Felixle bir ağacın altına oturmuş, aynı kablolu kulaklıktan beraber müzik dinliyorduk.
Onun tatlı tatlı ritim tutuşunu izlerken ise gülümsemeden duramıyor, şarkıyı da duyamıyordum.
Müziğin melodisine kendini fazla kaptırıp gözlerini kapatmış başını sağa sola sallıyordu, bizim evin arkasındaki bahçenin ağacının altında oturuyor olmamız da güzel dudaklarını, yüzündeki bütün çilleri ve eşsiz yarasını görmeme olanak sağlıyordu.
Gözlerini açıp bana döndüğünde normal olarak göz göze gelmiştik, tek bir gülümsemem ile yüzüne güzel bir kızarıklık yapıldığında masumluğuna gülerek onu yandan kollarım arasına aldım. Bu hareketimle kıkırdarken saçlarına yaklaşıp güzel kokusunu içime çektim ben de.

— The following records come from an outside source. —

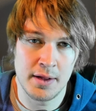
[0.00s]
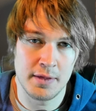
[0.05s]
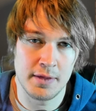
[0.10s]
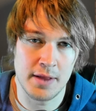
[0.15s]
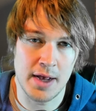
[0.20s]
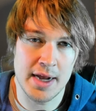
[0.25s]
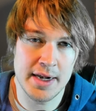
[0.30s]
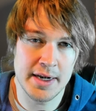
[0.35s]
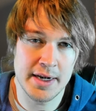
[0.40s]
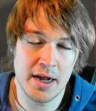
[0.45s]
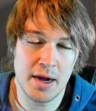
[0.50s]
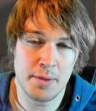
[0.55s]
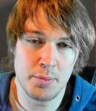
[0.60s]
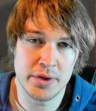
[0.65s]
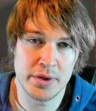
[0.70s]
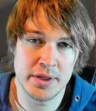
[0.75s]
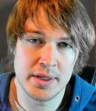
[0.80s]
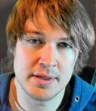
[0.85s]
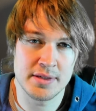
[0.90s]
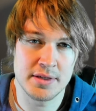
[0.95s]
Lining up
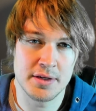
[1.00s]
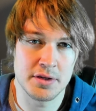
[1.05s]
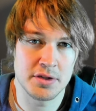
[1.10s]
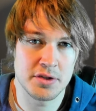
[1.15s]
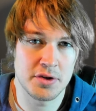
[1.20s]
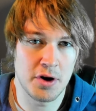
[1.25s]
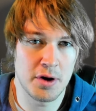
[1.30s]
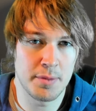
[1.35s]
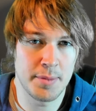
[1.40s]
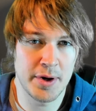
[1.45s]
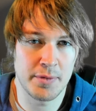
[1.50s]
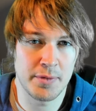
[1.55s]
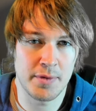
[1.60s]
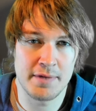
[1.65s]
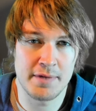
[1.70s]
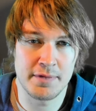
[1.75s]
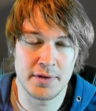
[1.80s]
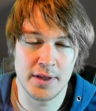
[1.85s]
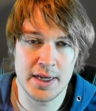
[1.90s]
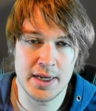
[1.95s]
with this disturbing
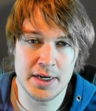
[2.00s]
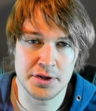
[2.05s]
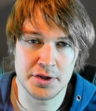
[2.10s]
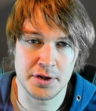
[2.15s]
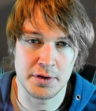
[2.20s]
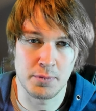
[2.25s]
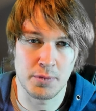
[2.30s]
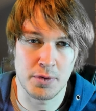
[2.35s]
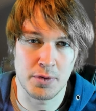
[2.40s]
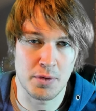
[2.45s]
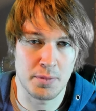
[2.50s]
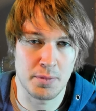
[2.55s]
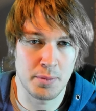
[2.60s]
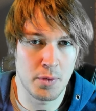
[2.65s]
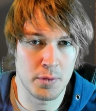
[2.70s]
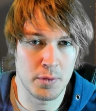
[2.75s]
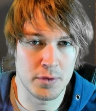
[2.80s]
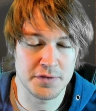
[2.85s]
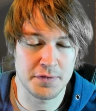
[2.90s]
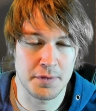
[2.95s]
revelation were
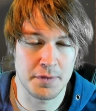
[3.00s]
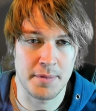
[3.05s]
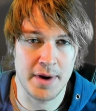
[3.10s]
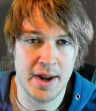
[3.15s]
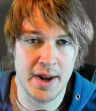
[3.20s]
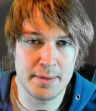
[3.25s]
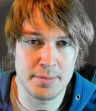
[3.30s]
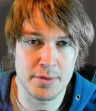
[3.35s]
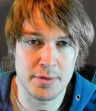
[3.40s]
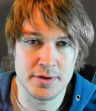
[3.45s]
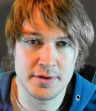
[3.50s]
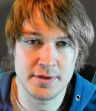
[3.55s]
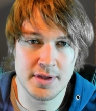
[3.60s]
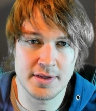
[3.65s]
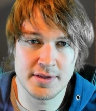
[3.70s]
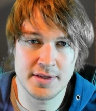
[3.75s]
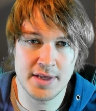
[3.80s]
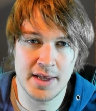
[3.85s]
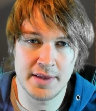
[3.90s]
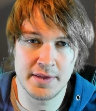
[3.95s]
reports from neighbors
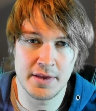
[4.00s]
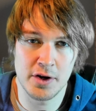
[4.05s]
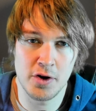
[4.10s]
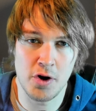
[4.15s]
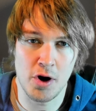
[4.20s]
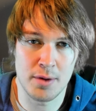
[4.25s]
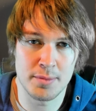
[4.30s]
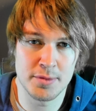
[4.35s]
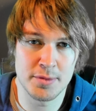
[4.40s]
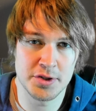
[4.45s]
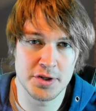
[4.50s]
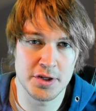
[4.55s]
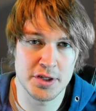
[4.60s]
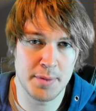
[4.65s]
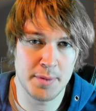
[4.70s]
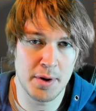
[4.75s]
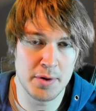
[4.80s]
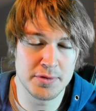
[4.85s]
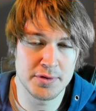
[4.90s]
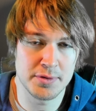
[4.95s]
that said the garbage
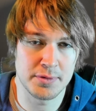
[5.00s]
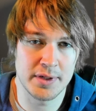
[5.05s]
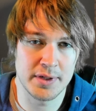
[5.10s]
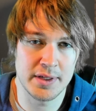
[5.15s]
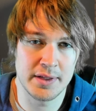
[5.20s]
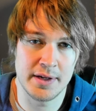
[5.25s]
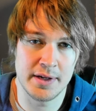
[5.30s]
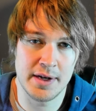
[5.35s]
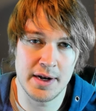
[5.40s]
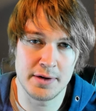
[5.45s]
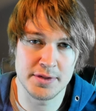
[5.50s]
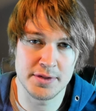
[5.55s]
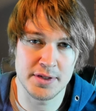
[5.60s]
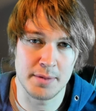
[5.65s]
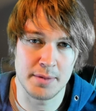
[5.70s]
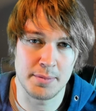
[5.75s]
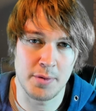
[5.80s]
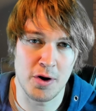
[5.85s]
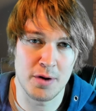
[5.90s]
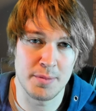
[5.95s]
disposal in the Nelson
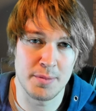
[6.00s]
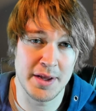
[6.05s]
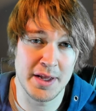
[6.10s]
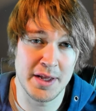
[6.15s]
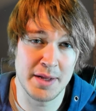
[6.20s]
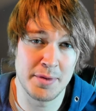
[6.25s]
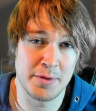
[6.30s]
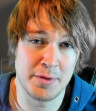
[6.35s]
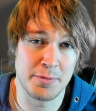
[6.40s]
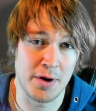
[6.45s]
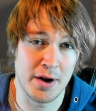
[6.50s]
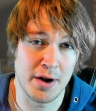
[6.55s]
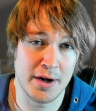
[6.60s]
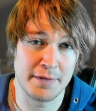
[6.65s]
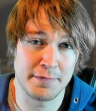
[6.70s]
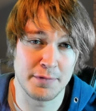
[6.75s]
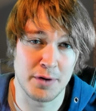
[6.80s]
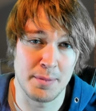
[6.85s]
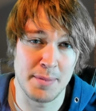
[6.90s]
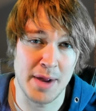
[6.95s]
apartment had been
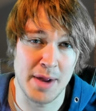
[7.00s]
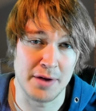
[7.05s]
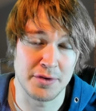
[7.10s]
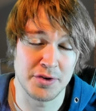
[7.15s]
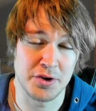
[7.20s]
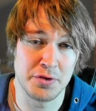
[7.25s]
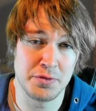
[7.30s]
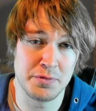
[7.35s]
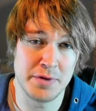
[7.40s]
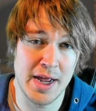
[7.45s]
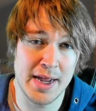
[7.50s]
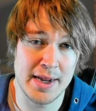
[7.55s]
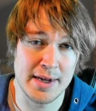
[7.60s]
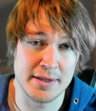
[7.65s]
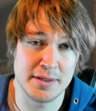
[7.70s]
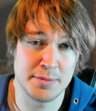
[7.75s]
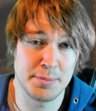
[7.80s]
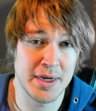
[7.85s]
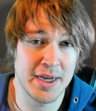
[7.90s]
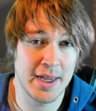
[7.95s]
running for about two
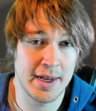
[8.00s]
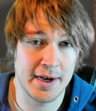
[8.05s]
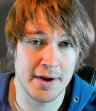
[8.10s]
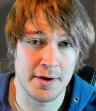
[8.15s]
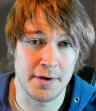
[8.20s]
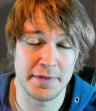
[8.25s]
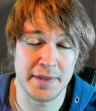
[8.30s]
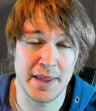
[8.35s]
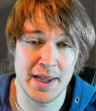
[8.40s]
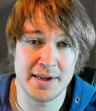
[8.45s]
days beginning onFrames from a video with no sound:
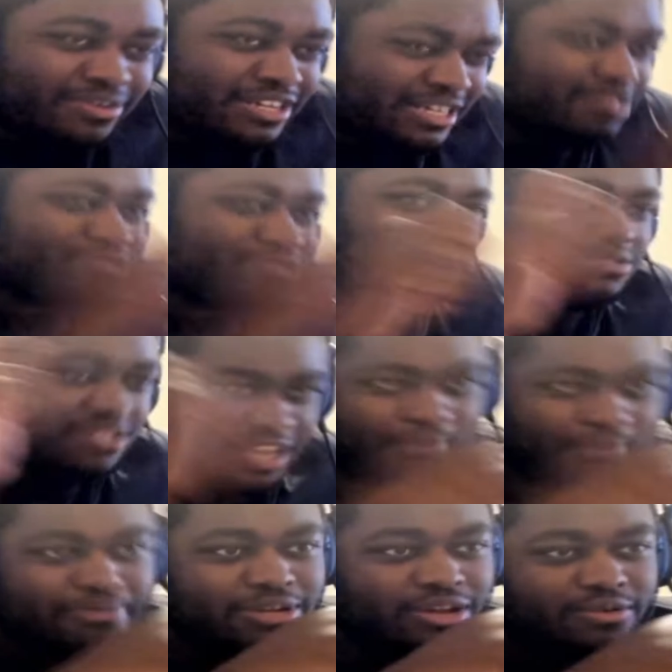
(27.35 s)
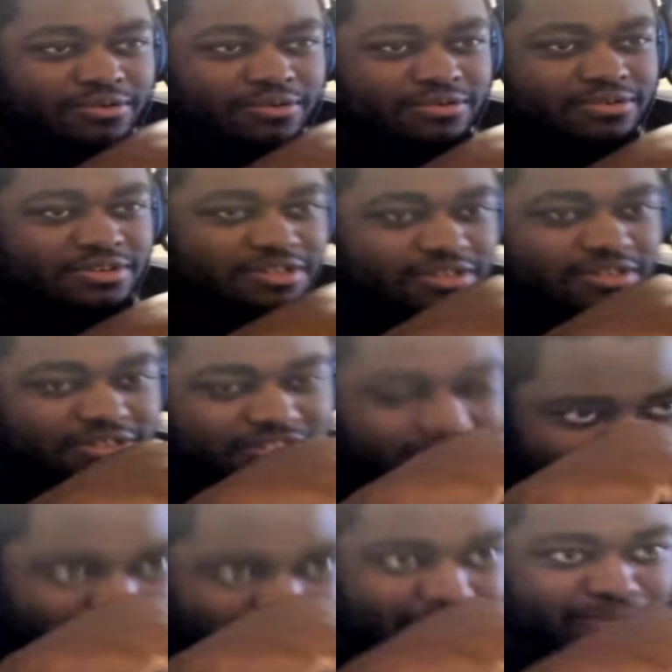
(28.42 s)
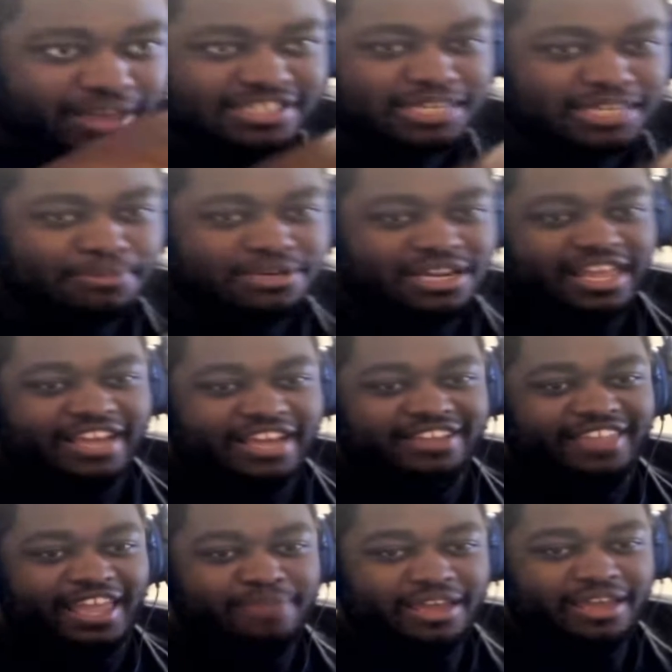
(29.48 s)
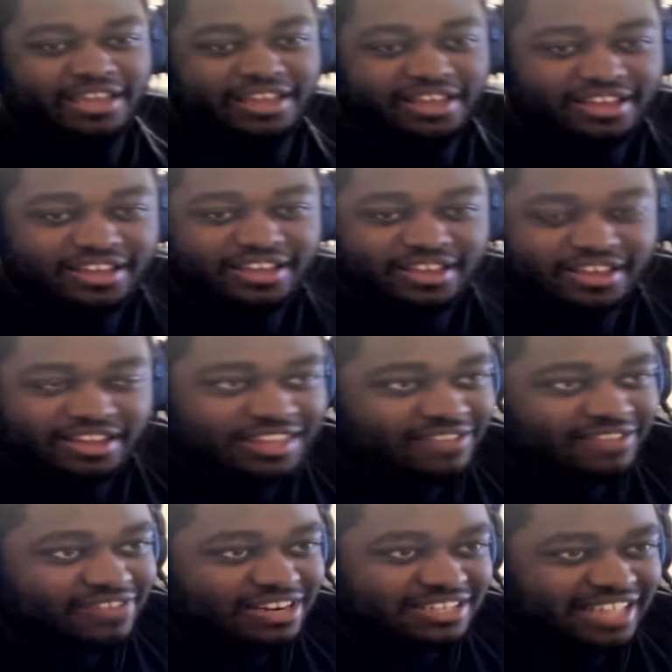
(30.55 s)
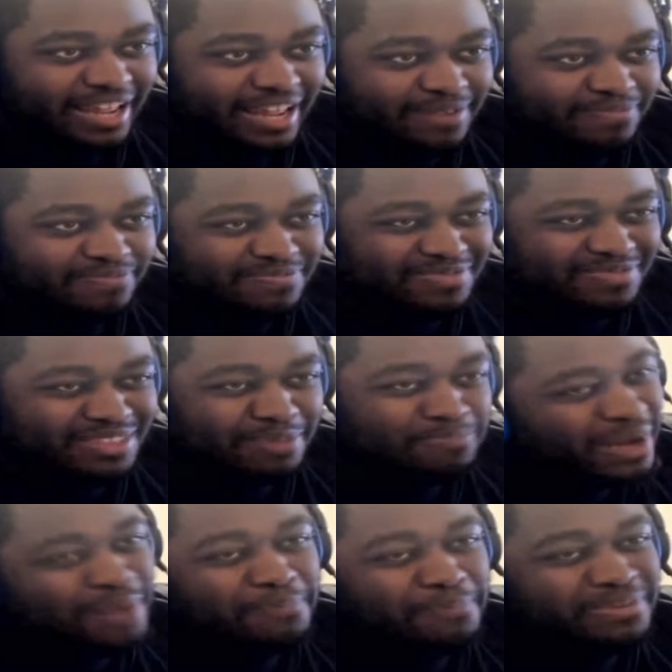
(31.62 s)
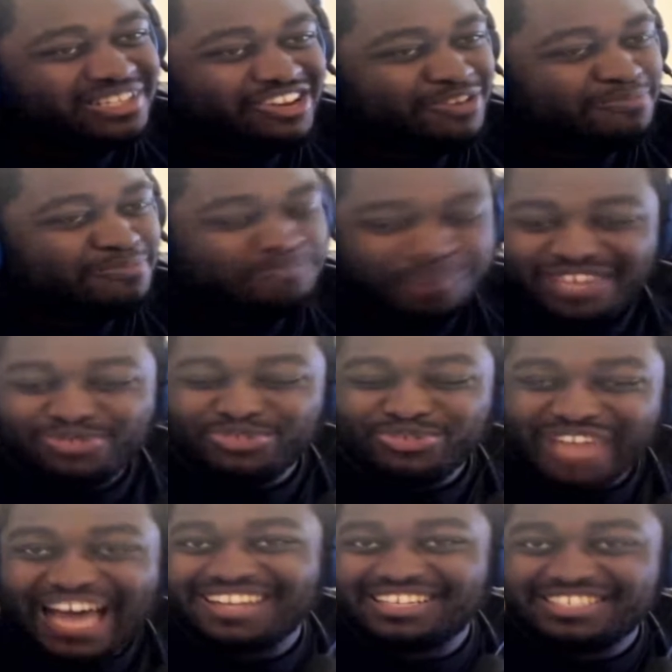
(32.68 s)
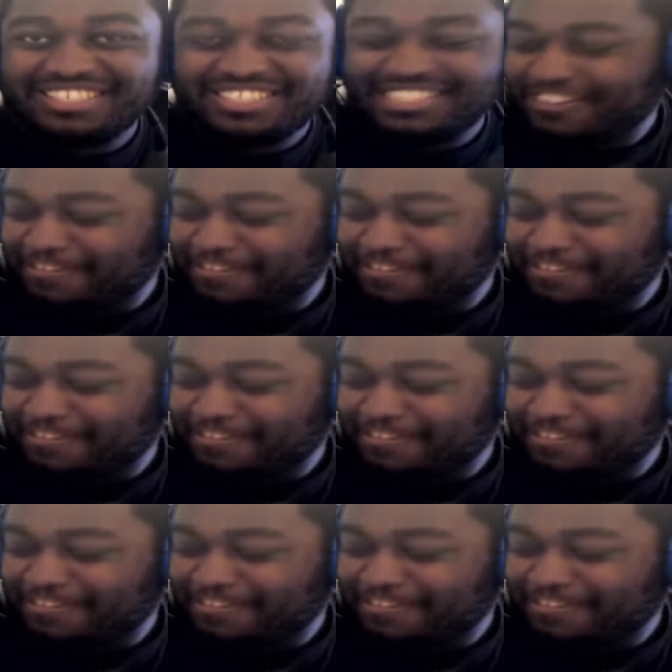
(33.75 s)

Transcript: Link in the description down below to the main man, Salmonella Academe, giving us the bombardier beetle knowledge.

"Felix, hadi eve geçelim."
Sol kulağındaki kulaklığı yüzünü okşayarak çıkarırken soğuk esen rüzgarın artması ile başını salladı, elele tutuşarak ayağa kalktık ve eve girdik.
Biraz sonra Chan'ın arayacağını ve Seungmin ile revirdeki olaylardan sonra ayrı olarak bir kafede ne konuştuklarını anlatmak için eve geleceğini biliyordum, o yüzden bu gerçekleşene kadar sevgilimle en iyi şekilde zamanımı geçirmeye çalışıyordum.
Oturma odasına geçip kanepeye oturduğumda karşımda ayakta kalan Felix de bana yaklaştı, tam yanıma geçecekken bileğinden tutup durdurdum onu.
"Kucağıma gelsen?"
Şaşkınlığını ve utancını gizleyemeyerek ağzı aralanıp yüzü kızardığında, onu zorlamayıp bu işi ben hallettim. Diğer bileğinden de tutup bir şey demesine kalmadan kendime çektim ve kucağıma düşmesini sağladım.
"Ah, Hyunjin"
"Utanma Lixie, sevgilinim ben senin."Dediklerim onu sadece daha da utandırmıştı, böyle çekingen bir çocuğa aşık olduğum için mutluydum.
"Peki o zaman."
Sanki içimden geçirdiklerimi duymuşta beni haksız hissettirmek istemiş gibi bir anda kucağımda hareket ederek kendine rahat bir pozisyon bulmaya çalıştı. En sonunda amacına ulaştığında ellerini omzuma koydu, kafamı toparlayarak beline geçirdim ben de ellerimi.
"İyi mi böyle?"
"Çok"Cevabıma gülmüş ve kafasını göğsüme yaslamıştı, gülümseyerek kafamı eğip göz göze gelmeye çalıştım.
Elleri daha rahat olduğu için omzumdan indiğinde kafası da yukarı kalktı, gülümseyen yüzümü görünce daha da parladı sanki gözleri.
Ellerimi belinden çektim ve kafasının iki yanına koydum, onu göğsümden ayırırken yaptıklarım hoşuna gidiyordu ki sessizce itaat ediyordu.Yüzlerimizi aynı hizaya getirince ona yaklaştım, dudaklarımız birleşirken ellerimi yüzünün iki tarafından ayırmayarak onu derin bir öpücüğe sürükledim.
Biraz sonra geri çekildiğimde anın büyüsüne kapılmayı tercih edip gözlerini kapatmıştı, ellerimi beline indirerek aynısını yaptım. Burunlarımız birbirine değiyor ve nefeslerimiz birbirine karışıyordu, bu anı ve hissettirdiği güvenli duyguyu hep saklamak istedim.
İkimiz de dayanamayıp tekrar dudaklarımızı birleştirdik, daha yoğun bir öpücüğü paylaştıktan sonra bir miktar yüzlerimizi uzaklaştırıp açtık gözlerimizi.
Bana sadece gülümsedi; gözleriyle, kalbiyle ruhuyla...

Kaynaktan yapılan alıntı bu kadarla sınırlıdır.